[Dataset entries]
- Opening Delimiter -
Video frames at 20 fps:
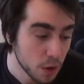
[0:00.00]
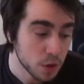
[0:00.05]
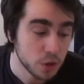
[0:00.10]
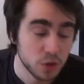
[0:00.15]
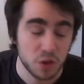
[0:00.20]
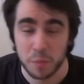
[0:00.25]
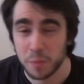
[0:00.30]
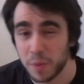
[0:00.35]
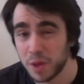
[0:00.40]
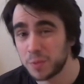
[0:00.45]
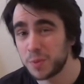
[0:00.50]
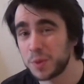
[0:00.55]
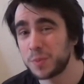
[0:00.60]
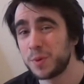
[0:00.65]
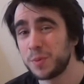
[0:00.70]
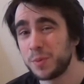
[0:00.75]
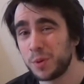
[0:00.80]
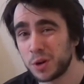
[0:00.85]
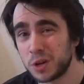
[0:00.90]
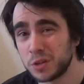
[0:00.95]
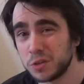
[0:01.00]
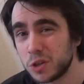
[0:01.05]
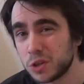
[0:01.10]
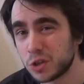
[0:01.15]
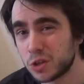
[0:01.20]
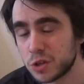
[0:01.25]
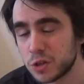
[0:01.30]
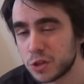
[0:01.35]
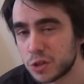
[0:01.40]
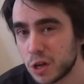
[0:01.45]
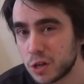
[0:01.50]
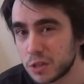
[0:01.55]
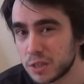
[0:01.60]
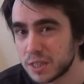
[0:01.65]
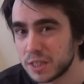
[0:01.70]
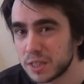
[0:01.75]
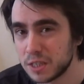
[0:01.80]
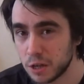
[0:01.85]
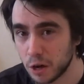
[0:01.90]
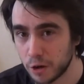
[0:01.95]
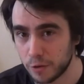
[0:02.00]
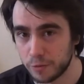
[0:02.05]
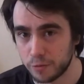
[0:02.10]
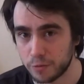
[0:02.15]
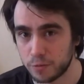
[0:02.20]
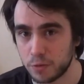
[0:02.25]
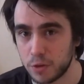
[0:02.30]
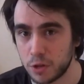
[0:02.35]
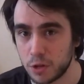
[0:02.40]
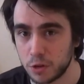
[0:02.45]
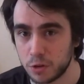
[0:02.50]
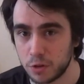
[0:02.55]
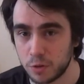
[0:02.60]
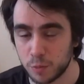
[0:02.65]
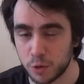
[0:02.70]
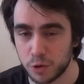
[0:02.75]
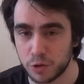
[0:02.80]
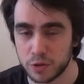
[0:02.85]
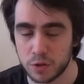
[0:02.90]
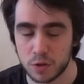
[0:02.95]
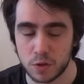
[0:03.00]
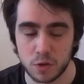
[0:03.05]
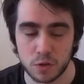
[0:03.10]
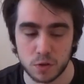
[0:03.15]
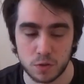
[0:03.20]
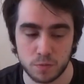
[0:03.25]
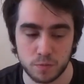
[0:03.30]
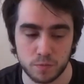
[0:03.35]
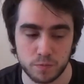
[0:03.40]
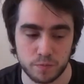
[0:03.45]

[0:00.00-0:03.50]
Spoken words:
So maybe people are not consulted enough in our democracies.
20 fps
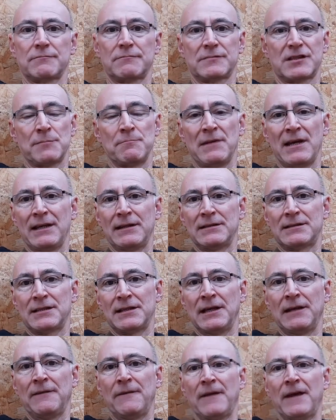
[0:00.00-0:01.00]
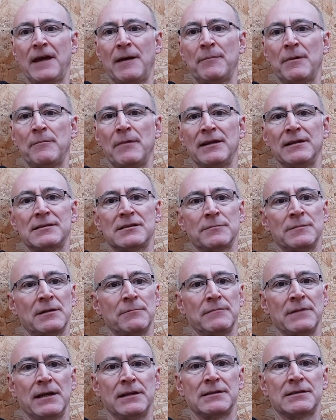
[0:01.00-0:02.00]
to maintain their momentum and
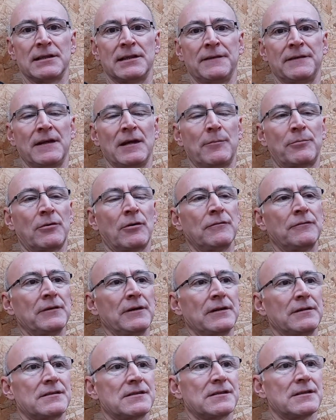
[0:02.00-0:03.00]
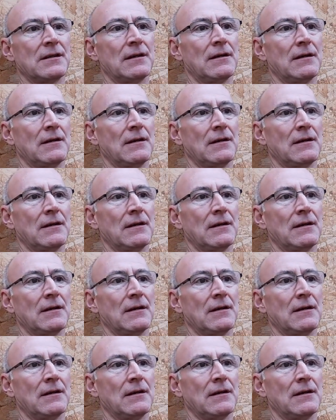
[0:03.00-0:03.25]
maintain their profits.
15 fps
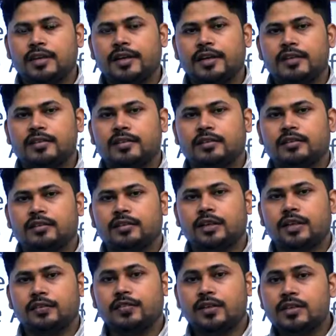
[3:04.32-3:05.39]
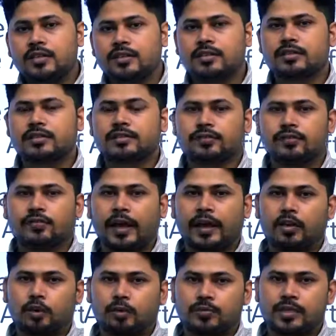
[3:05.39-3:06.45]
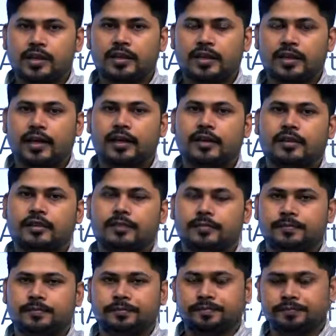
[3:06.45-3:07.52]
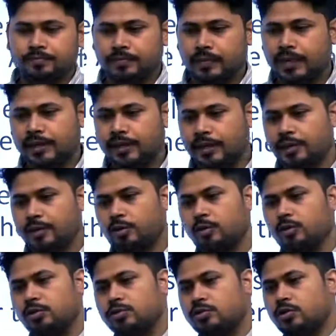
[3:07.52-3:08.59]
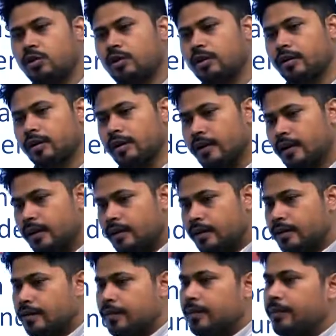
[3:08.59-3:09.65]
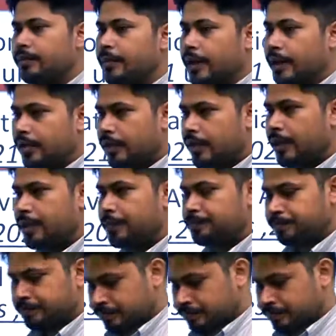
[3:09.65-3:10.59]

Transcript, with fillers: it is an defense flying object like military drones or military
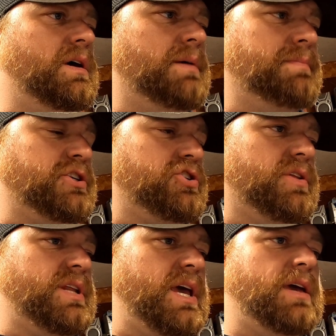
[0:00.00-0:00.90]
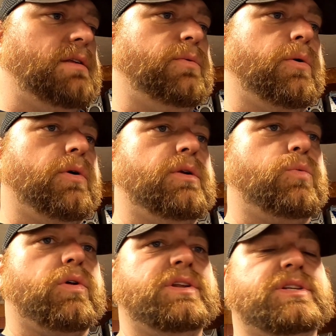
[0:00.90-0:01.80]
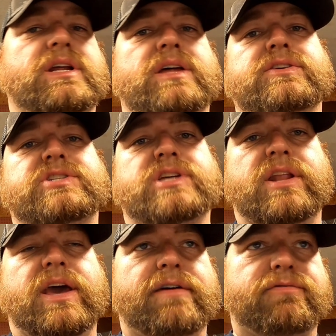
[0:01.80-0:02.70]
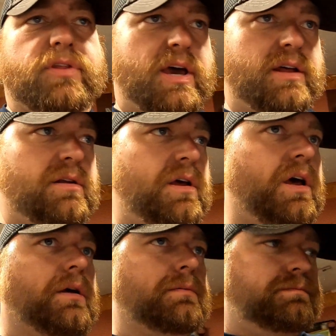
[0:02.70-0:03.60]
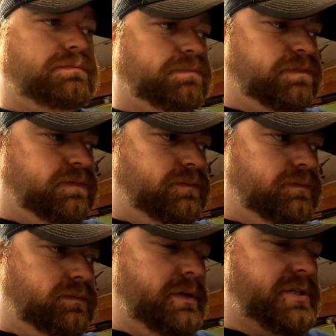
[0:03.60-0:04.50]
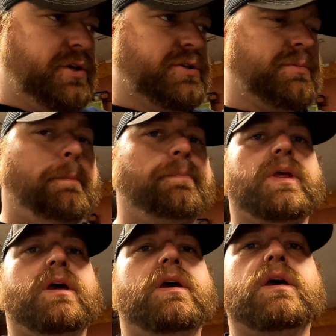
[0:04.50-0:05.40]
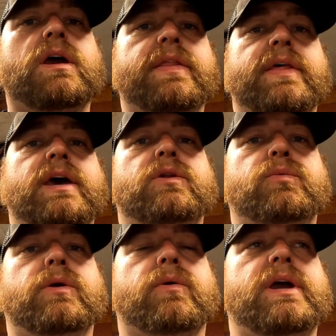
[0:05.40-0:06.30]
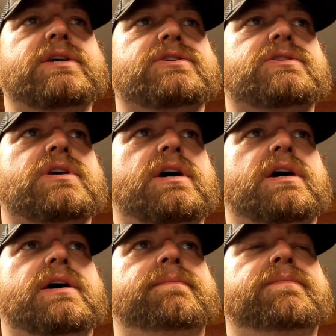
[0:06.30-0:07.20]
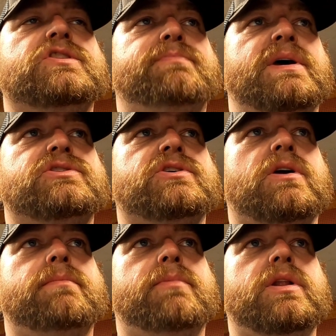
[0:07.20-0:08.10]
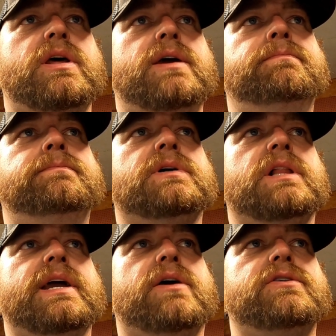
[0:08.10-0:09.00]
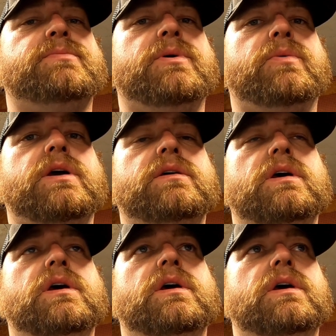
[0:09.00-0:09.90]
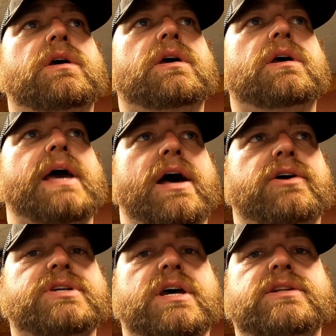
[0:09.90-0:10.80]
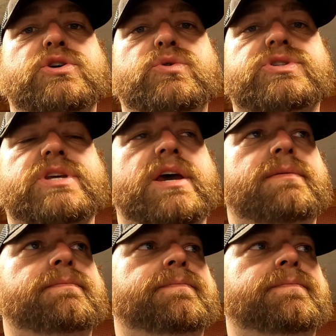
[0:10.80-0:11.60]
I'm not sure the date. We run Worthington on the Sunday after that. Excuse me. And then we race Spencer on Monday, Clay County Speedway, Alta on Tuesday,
- Closing Delimiter -
- Instructions to follow
Write out the data above in full and exactly, but not the pictures.

- Solution for this exercise
Video frames at 20 fps:
[0:00.00]
[0:00.05]
[0:00.10]
[0:00.15]
[0:00.20]
[0:00.25]
[0:00.30]
[0:00.35]
[0:00.40]
[0:00.45]
[0:00.50]
[0:00.55]
[0:00.60]
[0:00.65]
[0:00.70]
[0:00.75]
[0:00.80]
[0:00.85]
[0:00.90]
[0:00.95]
[0:01.00]
[0:01.05]
[0:01.10]
[0:01.15]
[0:01.20]
[0:01.25]
[0:01.30]
[0:01.35]
[0:01.40]
[0:01.45]
[0:01.50]
[0:01.55]
[0:01.60]
[0:01.65]
[0:01.70]
[0:01.75]
[0:01.80]
[0:01.85]
[0:01.90]
[0:01.95]
[0:02.00]
[0:02.05]
[0:02.10]
[0:02.15]
[0:02.20]
[0:02.25]
[0:02.30]
[0:02.35]
[0:02.40]
[0:02.45]
[0:02.50]
[0:02.55]
[0:02.60]
[0:02.65]
[0:02.70]
[0:02.75]
[0:02.80]
[0:02.85]
[0:02.90]
[0:02.95]
[0:03.00]
[0:03.05]
[0:03.10]
[0:03.15]
[0:03.20]
[0:03.25]
[0:03.30]
[0:03.35]
[0:03.40]
[0:03.45]

[0:00.00-0:03.50]
Spoken words:
So maybe people are not consulted enough in our democracies.
20 fps
[0:00.00-0:01.00]
[0:01.00-0:02.00]
to maintain their momentum and
[0:02.00-0:03.00]
[0:03.00-0:03.25]
maintain their profits.
15 fps
[3:04.32-3:05.39]
[3:05.39-3:06.45]
[3:06.45-3:07.52]
[3:07.52-3:08.59]
[3:08.59-3:09.65]
[3:09.65-3:10.59]

Transcript, with fillers: it is an defense flying object like military drones or military
[0:00.00-0:00.90]
[0:00.90-0:01.80]
[0:01.80-0:02.70]
[0:02.70-0:03.60]
[0:03.60-0:04.50]
[0:04.50-0:05.40]
[0:05.40-0:06.30]
[0:06.30-0:07.20]
[0:07.20-0:08.10]
[0:08.10-0:09.00]
[0:09.00-0:09.90]
[0:09.90-0:10.80]
[0:10.80-0:11.60]
I'm not sure the date. We run Worthington on the Sunday after that. Excuse me. And then we race Spencer on Monday, Clay County Speedway, Alta on Tuesday,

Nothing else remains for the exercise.